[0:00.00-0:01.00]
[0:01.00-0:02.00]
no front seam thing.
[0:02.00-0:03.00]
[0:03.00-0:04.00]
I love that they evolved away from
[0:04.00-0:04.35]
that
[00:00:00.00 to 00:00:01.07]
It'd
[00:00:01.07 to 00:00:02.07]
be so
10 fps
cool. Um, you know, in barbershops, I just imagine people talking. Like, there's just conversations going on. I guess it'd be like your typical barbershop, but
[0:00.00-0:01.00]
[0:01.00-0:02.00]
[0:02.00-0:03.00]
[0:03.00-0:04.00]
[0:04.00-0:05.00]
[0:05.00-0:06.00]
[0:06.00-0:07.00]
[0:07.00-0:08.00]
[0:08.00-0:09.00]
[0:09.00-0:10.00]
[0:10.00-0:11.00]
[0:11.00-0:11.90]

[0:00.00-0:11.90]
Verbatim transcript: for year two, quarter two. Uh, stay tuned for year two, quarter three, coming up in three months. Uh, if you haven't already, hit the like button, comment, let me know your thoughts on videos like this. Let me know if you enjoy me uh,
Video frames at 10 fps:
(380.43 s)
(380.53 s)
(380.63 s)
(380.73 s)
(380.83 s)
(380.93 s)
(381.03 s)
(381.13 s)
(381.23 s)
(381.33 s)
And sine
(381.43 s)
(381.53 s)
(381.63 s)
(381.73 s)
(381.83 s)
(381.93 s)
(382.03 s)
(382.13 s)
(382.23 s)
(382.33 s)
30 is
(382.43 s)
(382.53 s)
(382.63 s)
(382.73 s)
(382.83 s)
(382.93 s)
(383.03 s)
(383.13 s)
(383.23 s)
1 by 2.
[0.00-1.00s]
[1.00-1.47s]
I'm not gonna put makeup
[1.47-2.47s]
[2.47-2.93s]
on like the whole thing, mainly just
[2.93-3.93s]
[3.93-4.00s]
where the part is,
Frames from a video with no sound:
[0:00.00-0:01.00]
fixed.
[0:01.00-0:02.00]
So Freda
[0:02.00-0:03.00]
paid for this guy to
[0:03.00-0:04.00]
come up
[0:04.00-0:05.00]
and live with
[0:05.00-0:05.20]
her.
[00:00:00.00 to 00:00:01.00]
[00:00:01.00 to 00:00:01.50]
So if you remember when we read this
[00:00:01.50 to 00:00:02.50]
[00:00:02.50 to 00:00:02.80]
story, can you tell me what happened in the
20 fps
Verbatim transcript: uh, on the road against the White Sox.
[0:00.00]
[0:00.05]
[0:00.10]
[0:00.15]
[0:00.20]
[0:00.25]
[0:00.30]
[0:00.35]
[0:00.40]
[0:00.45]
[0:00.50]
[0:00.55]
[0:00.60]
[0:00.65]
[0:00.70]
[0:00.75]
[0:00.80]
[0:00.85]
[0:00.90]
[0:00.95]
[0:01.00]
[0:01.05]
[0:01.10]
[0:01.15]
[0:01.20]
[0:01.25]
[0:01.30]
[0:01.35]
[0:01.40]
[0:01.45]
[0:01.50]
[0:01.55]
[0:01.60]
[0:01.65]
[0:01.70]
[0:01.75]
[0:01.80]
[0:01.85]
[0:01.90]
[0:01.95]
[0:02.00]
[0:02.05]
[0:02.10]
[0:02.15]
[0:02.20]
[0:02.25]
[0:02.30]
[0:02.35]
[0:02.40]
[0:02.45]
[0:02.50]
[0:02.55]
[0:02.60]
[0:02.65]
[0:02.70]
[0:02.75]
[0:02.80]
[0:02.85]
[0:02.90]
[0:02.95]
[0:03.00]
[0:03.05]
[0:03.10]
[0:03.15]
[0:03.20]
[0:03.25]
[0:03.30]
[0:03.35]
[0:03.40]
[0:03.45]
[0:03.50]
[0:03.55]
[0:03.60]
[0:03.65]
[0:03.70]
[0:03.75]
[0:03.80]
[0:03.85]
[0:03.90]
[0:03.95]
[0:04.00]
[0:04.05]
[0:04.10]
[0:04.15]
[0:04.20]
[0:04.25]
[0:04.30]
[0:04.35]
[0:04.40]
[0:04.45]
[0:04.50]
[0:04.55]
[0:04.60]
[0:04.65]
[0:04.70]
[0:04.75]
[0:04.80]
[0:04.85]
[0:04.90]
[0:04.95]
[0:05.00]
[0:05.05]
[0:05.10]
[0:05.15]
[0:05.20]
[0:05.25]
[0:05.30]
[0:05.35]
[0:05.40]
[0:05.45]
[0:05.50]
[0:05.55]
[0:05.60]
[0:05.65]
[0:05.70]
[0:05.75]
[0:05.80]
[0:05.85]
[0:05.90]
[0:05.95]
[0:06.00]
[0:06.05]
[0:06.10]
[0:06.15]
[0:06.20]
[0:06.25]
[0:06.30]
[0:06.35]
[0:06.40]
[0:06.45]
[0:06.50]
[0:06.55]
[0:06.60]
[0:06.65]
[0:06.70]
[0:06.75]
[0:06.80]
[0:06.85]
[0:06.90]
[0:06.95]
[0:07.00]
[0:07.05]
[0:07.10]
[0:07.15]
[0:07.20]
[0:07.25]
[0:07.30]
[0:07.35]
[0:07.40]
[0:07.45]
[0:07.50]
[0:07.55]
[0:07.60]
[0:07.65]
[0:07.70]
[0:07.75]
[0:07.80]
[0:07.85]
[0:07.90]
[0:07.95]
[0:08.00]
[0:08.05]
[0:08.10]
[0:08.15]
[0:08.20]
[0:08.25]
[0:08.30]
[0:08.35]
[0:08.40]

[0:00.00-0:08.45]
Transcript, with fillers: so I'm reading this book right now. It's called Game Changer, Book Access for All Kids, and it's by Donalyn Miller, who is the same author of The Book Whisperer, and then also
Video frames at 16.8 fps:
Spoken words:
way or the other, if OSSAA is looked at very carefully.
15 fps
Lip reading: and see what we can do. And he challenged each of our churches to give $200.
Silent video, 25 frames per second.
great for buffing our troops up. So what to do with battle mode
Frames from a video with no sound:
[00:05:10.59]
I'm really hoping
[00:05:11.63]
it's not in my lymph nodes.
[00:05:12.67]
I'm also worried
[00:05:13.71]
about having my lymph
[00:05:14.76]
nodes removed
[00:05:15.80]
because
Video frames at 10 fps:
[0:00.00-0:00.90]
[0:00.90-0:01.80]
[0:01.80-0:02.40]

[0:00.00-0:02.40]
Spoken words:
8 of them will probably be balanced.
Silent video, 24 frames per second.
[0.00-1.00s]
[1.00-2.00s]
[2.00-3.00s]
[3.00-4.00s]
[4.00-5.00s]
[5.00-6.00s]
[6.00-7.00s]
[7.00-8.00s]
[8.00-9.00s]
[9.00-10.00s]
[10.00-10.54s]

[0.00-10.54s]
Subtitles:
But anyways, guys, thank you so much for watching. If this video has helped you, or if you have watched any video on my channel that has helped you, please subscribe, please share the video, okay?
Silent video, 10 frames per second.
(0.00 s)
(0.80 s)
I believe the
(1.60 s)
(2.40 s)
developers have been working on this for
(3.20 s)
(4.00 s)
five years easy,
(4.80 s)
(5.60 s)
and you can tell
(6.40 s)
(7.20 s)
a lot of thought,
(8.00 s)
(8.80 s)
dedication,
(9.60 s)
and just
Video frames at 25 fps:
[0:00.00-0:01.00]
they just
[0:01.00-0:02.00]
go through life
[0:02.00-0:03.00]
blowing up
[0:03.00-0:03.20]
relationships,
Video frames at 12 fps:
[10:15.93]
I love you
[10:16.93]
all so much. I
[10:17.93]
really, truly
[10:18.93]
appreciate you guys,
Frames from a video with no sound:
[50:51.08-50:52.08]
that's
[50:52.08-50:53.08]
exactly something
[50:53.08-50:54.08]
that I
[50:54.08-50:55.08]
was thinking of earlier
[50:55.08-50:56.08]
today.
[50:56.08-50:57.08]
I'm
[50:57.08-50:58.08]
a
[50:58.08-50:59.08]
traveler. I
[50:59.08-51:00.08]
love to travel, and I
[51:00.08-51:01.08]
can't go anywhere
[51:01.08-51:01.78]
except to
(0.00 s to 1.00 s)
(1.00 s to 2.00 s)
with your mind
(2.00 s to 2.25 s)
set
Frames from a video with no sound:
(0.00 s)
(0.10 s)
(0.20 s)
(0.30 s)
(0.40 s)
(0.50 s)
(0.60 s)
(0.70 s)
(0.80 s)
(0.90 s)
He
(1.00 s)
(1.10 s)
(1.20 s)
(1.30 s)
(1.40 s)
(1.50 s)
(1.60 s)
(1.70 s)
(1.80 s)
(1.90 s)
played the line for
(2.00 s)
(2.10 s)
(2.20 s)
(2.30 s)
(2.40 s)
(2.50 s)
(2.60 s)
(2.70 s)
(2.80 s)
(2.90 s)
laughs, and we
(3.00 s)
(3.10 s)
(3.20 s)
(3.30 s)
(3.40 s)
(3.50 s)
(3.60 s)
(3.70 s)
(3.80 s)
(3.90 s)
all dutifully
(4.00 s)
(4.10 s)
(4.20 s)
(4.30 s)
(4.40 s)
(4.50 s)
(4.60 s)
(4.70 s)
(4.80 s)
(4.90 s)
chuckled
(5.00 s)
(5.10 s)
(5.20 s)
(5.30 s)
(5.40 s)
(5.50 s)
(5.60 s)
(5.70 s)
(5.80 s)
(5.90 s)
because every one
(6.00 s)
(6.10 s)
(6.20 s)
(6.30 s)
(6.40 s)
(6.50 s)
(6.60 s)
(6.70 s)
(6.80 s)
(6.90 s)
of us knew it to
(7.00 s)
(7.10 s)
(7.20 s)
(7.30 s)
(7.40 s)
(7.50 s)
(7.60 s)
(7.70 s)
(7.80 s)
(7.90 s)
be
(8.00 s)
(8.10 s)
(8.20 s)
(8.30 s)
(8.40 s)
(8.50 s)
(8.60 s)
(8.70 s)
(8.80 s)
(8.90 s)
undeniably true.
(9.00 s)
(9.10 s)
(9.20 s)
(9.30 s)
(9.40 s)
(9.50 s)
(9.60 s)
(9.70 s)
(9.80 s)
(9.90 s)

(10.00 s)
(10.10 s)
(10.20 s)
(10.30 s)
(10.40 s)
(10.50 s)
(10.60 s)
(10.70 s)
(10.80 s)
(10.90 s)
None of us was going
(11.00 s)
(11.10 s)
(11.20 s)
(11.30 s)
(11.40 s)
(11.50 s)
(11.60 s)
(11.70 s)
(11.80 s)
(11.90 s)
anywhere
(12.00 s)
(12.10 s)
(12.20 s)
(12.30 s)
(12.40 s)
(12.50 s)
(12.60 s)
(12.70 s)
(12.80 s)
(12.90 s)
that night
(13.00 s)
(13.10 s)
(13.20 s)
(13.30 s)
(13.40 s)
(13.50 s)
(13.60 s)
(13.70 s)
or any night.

» TASK REQUIREMENTS
Scan the material above for the string "reading". Copy each line that holds it.

» RESULT FOR THIS EXERCISE
Transcript, with fillers: so I'm reading this book right now. It's called Game Changer, Book Access for All Kids, and it's by Donalyn Miller, who is the same author of The Book Whisperer, and then also
Lip reading: and see what we can do. And he challenged each of our churches to give $200.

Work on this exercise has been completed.